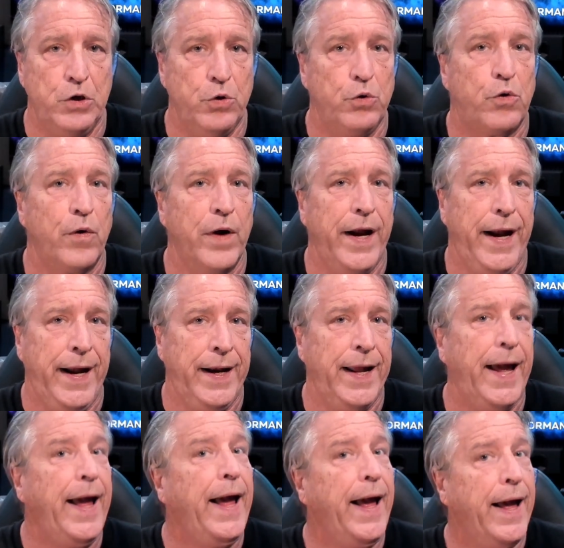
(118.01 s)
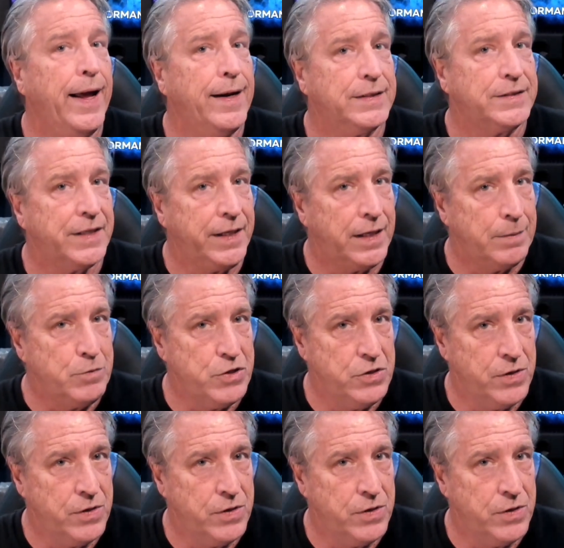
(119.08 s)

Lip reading: Ukraine. And as I come to you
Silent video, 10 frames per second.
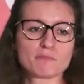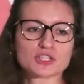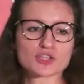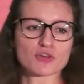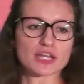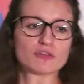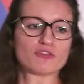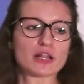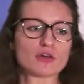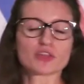
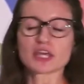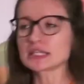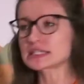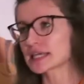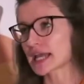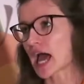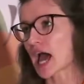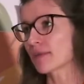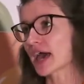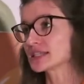Build.gradle file of the Instant
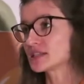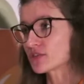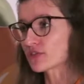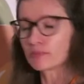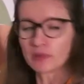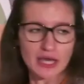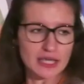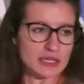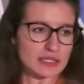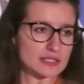App has a different
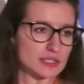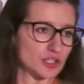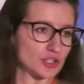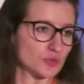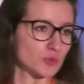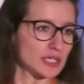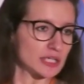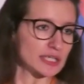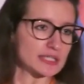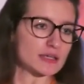plugin. It's a new
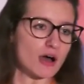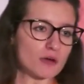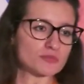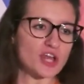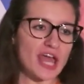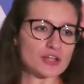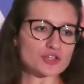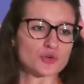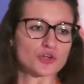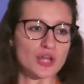one. It's
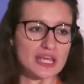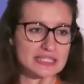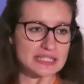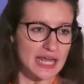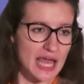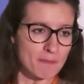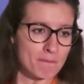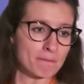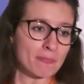com.android.instantApp.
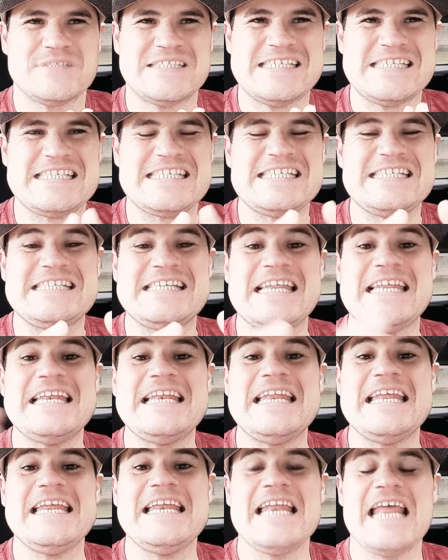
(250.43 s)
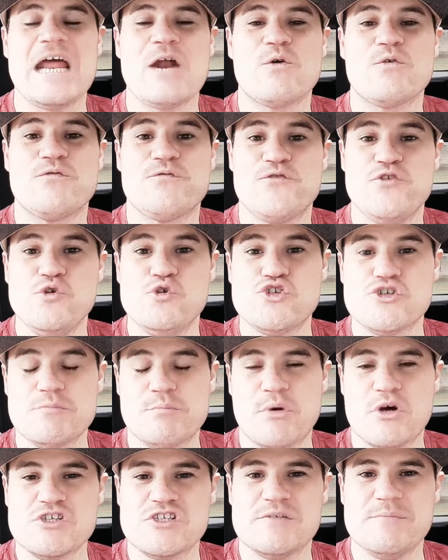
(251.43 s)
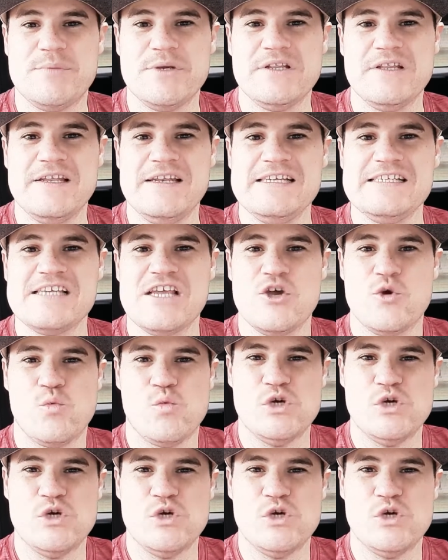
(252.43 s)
extending our future possibilities,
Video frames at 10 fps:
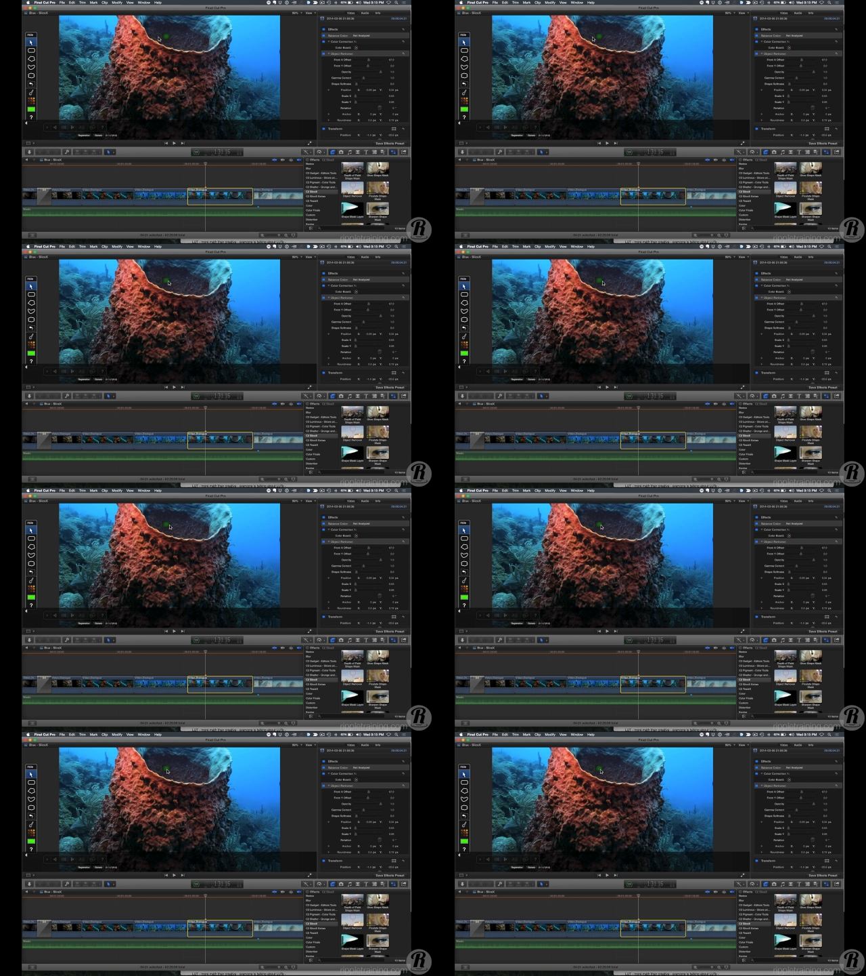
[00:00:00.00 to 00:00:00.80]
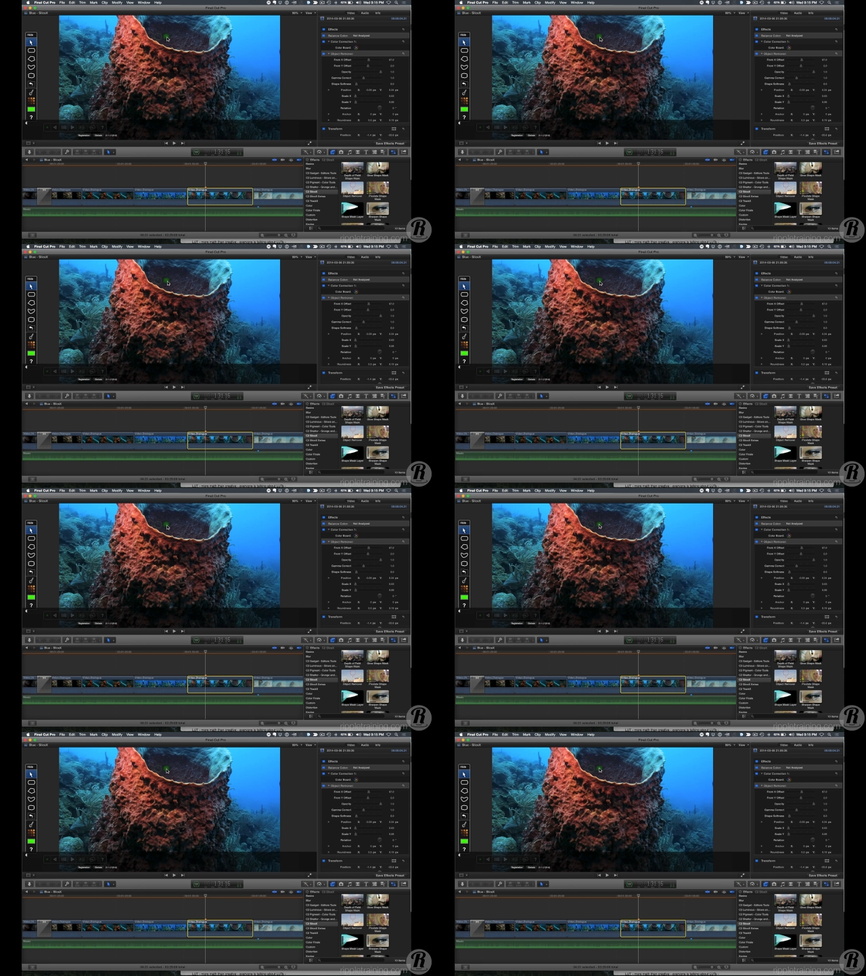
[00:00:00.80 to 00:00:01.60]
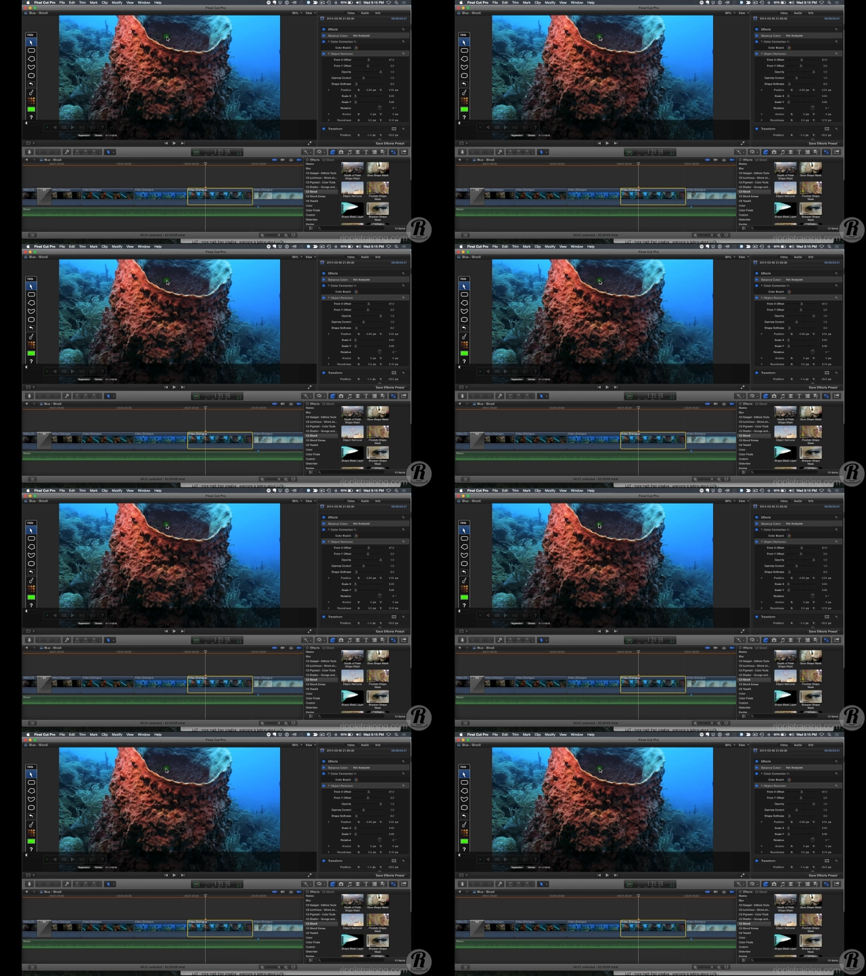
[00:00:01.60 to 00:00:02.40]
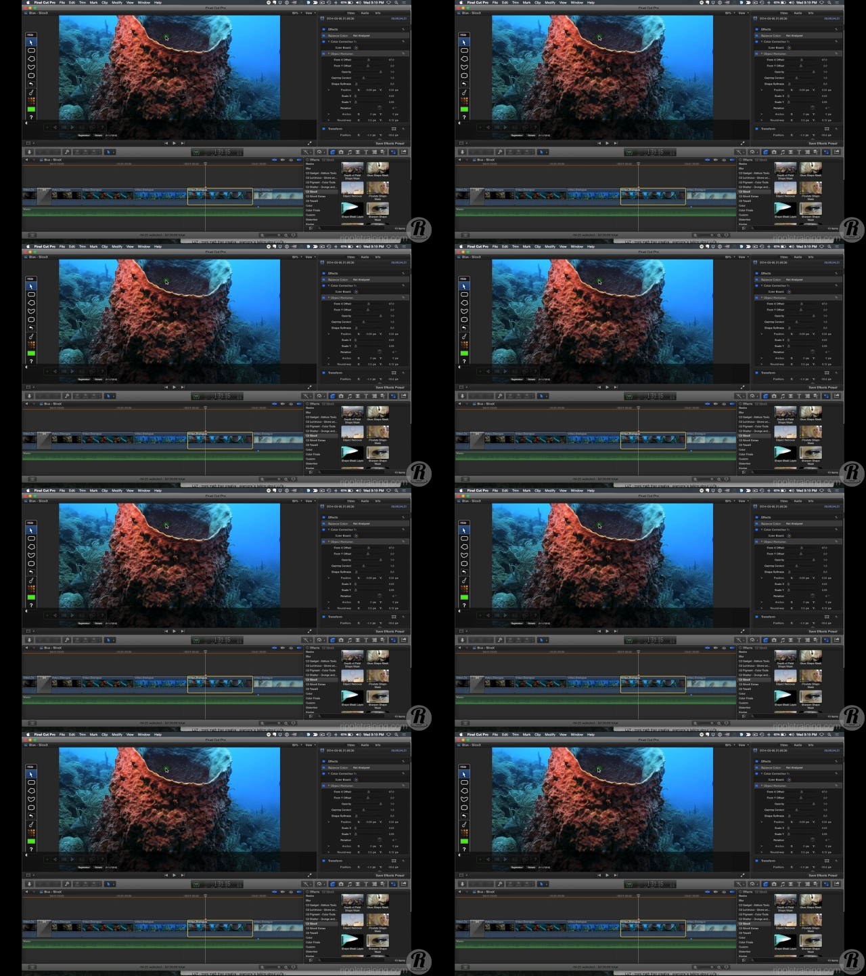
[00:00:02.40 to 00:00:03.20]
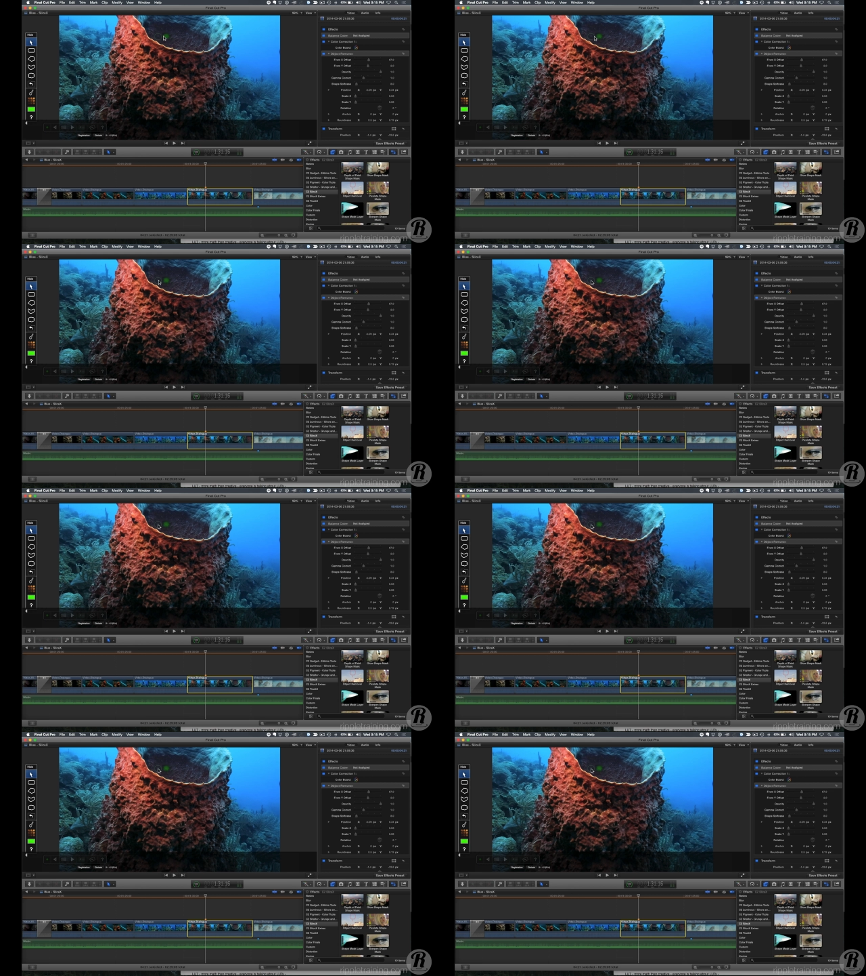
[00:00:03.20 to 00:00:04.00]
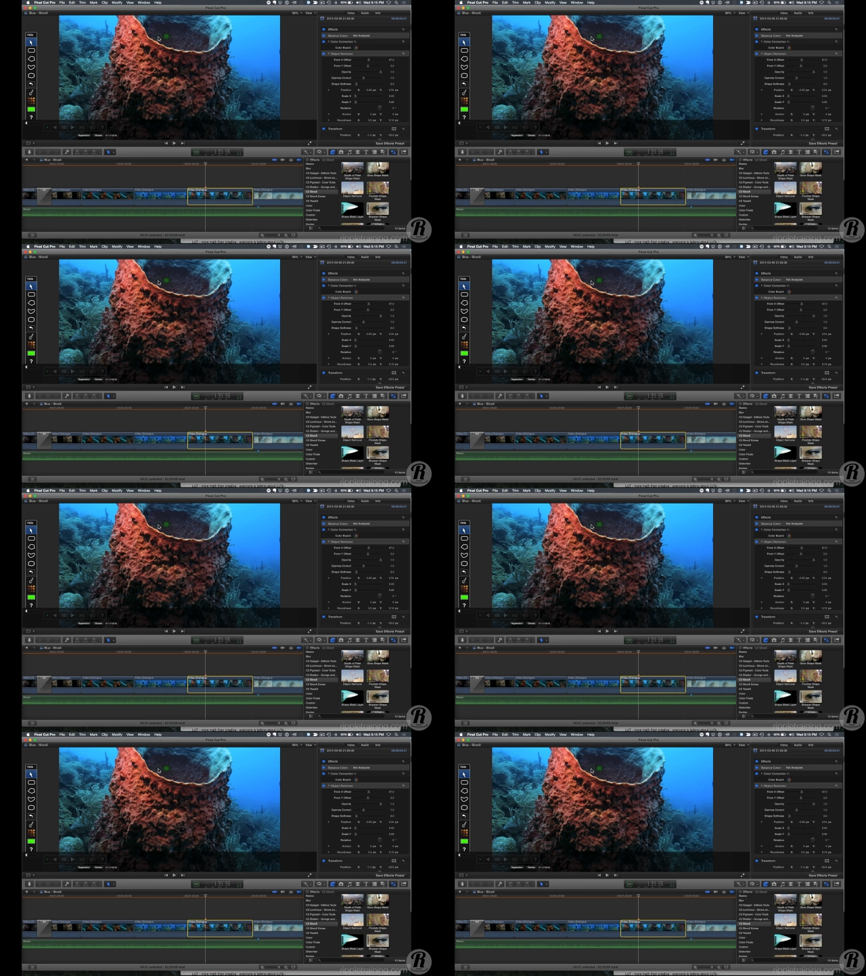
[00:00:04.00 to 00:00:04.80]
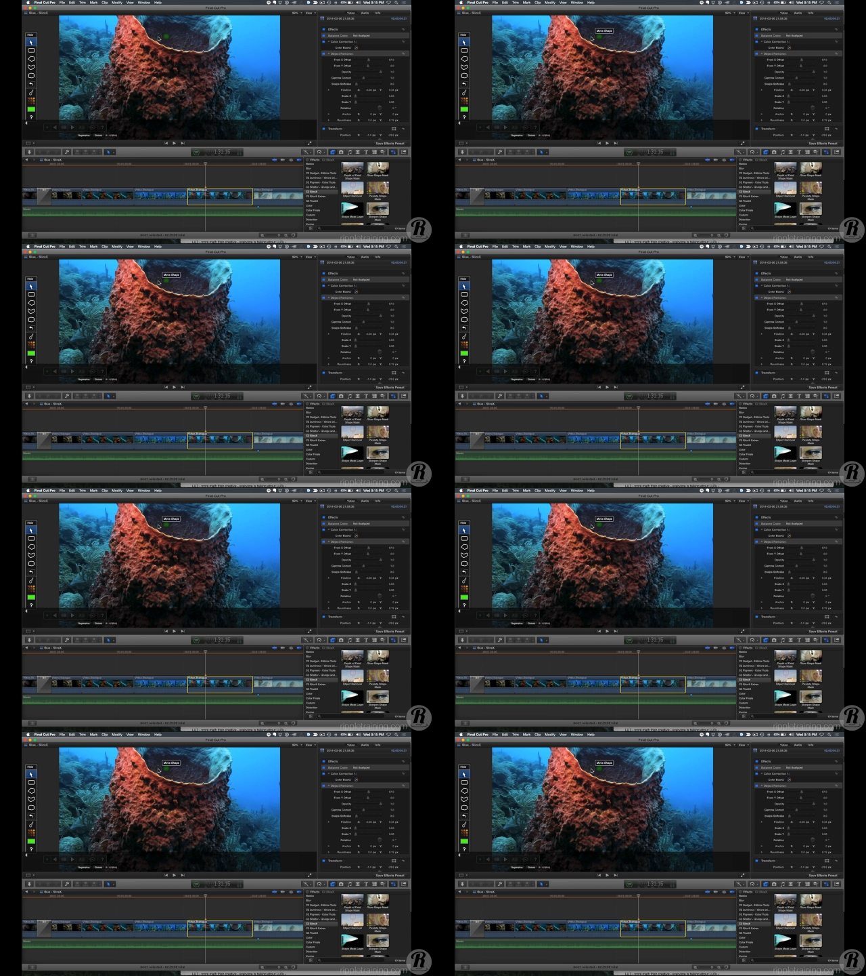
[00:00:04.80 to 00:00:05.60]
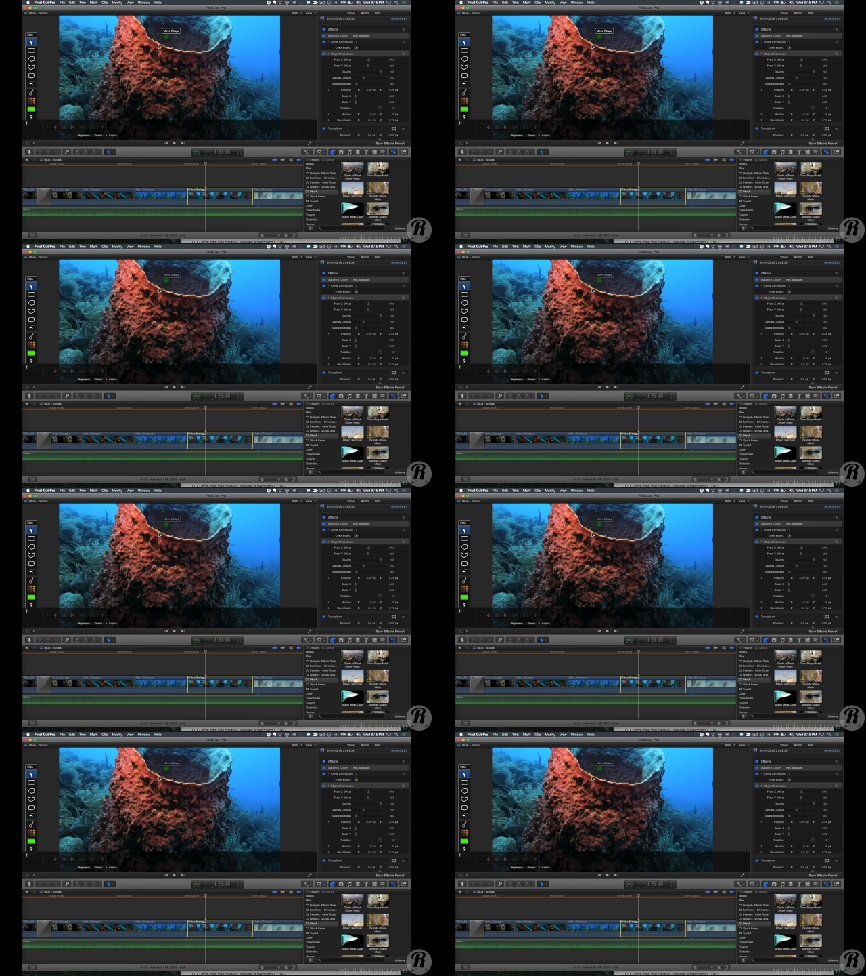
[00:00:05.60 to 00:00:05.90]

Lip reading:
(no speaker visible)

> [WORK ITEM]
Could you set down the material above word for word while dropping its pictures?

> [SOLUTION TO THIS TASK]
(118.01 s)
(119.08 s)

Lip reading: Ukraine. And as I come to you
Silent video, 10 frames per second.
Build.gradle file of the Instant
App has a different
plugin. It's a new
one. It's
com.android.instantApp.
(250.43 s)
(251.43 s)
(252.43 s)
extending our future possibilities,
Video frames at 10 fps:
[00:00:00.00 to 00:00:00.80]
[00:00:00.80 to 00:00:01.60]
[00:00:01.60 to 00:00:02.40]
[00:00:02.40 to 00:00:03.20]
[00:00:03.20 to 00:00:04.00]
[00:00:04.00 to 00:00:04.80]
[00:00:04.80 to 00:00:05.60]
[00:00:05.60 to 00:00:05.90]

Lip reading:
(no speaker visible)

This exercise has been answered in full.